Material shown:
========================================================================
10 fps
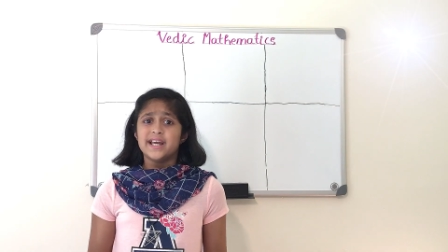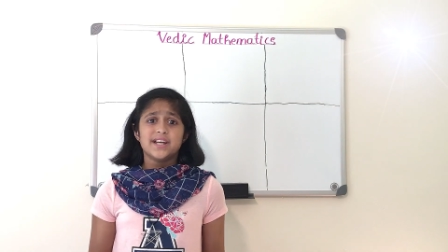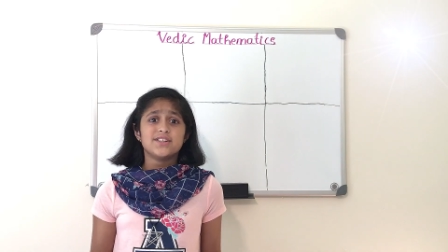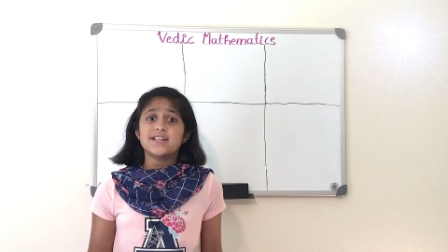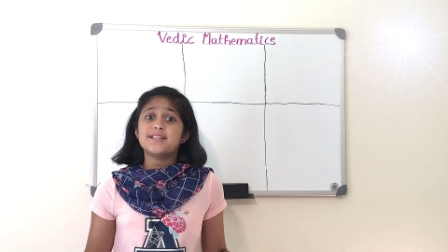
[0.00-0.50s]

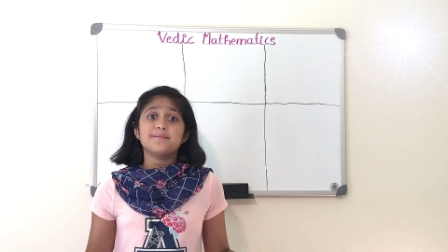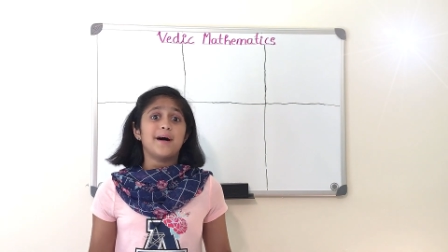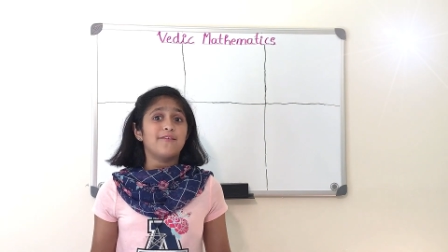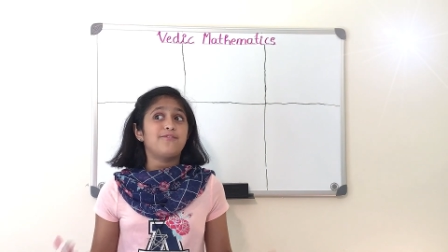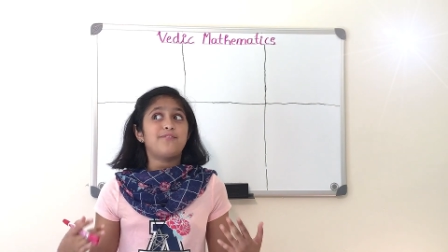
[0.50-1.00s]
in just
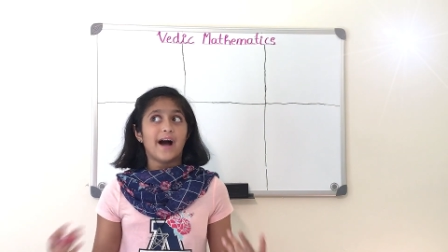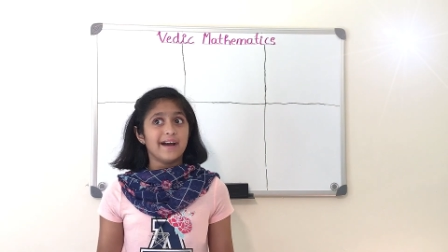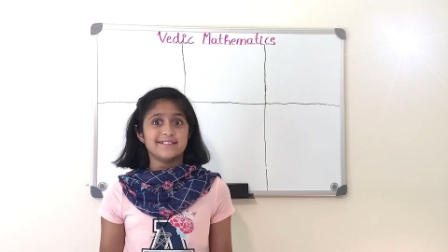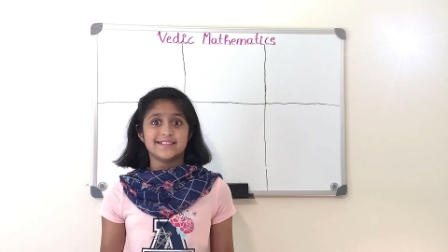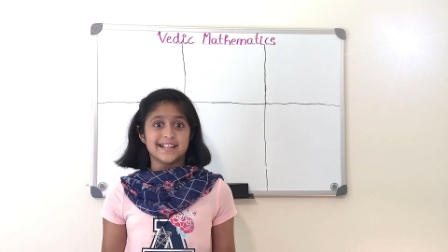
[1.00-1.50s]
about
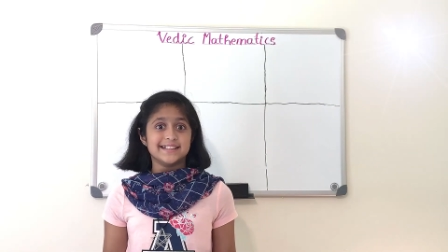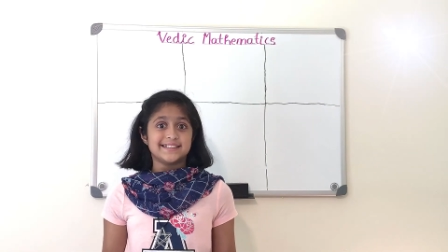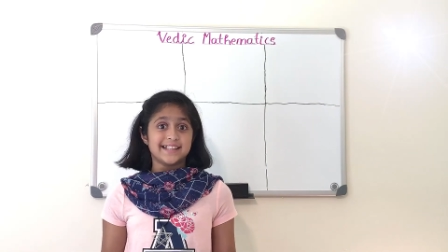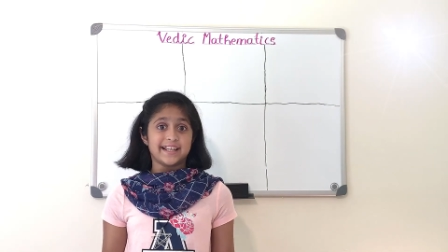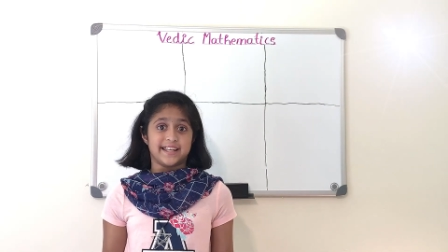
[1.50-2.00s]
5 to 10
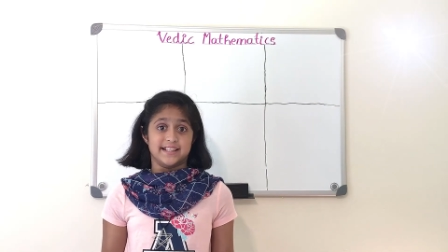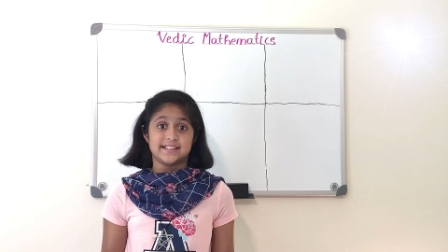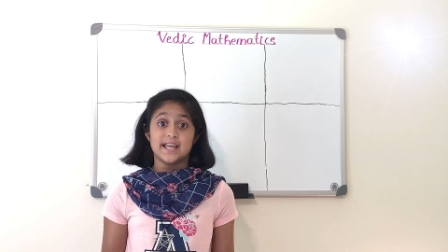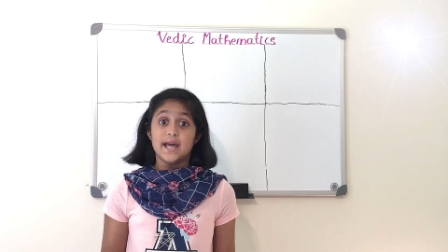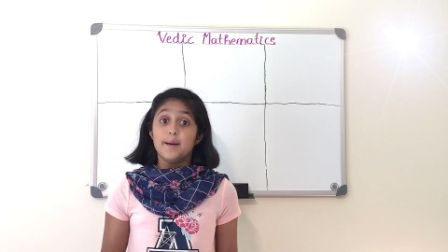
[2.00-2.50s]
seconds.
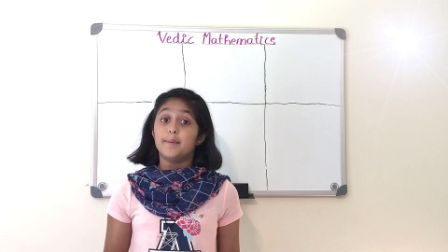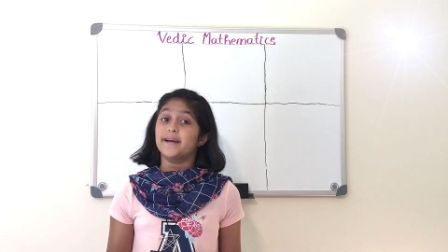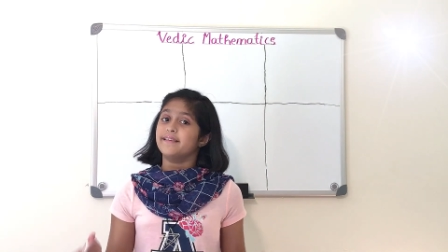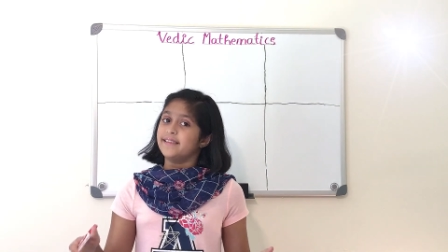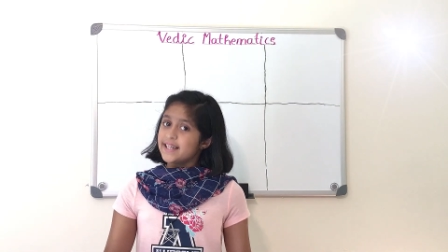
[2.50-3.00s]
But
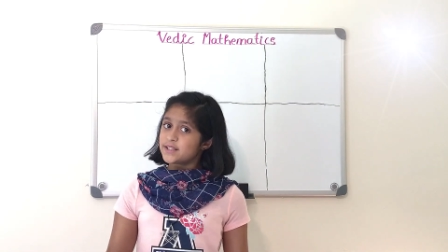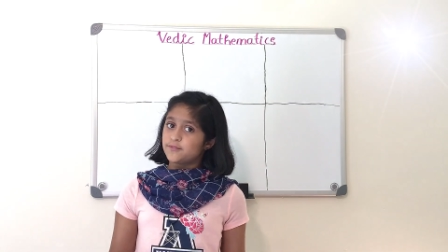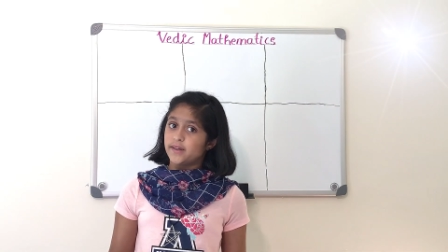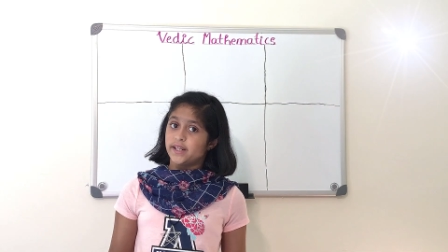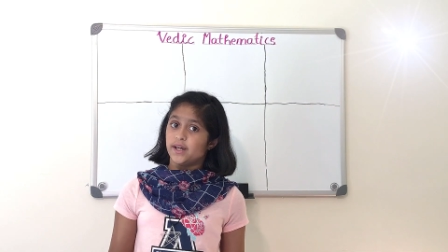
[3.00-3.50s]
in this
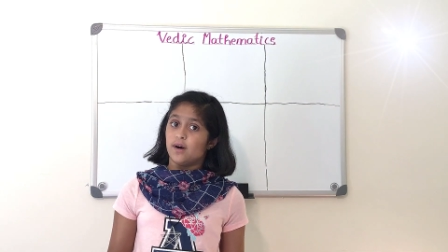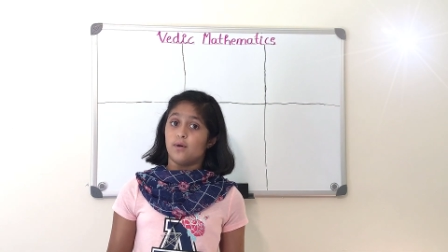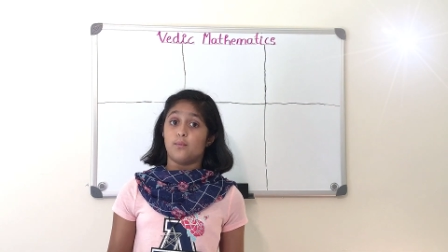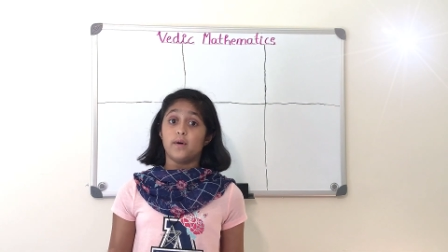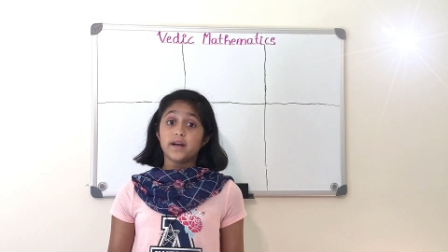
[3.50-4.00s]

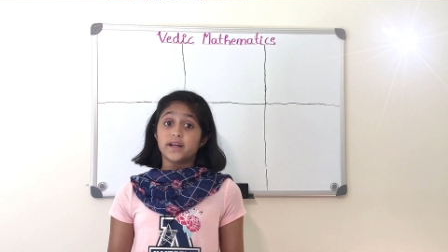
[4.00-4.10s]
video, we're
========================================================================
What is required: None of the pictures belong in the copy; repeat all other material exactly.

Solution below:
10 fps
[0.00-0.50s]

[0.50-1.00s]
in just
[1.00-1.50s]
about
[1.50-2.00s]
5 to 10
[2.00-2.50s]
seconds.
[2.50-3.00s]
But
[3.00-3.50s]
in this
[3.50-4.00s]

[4.00-4.10s]
video, we're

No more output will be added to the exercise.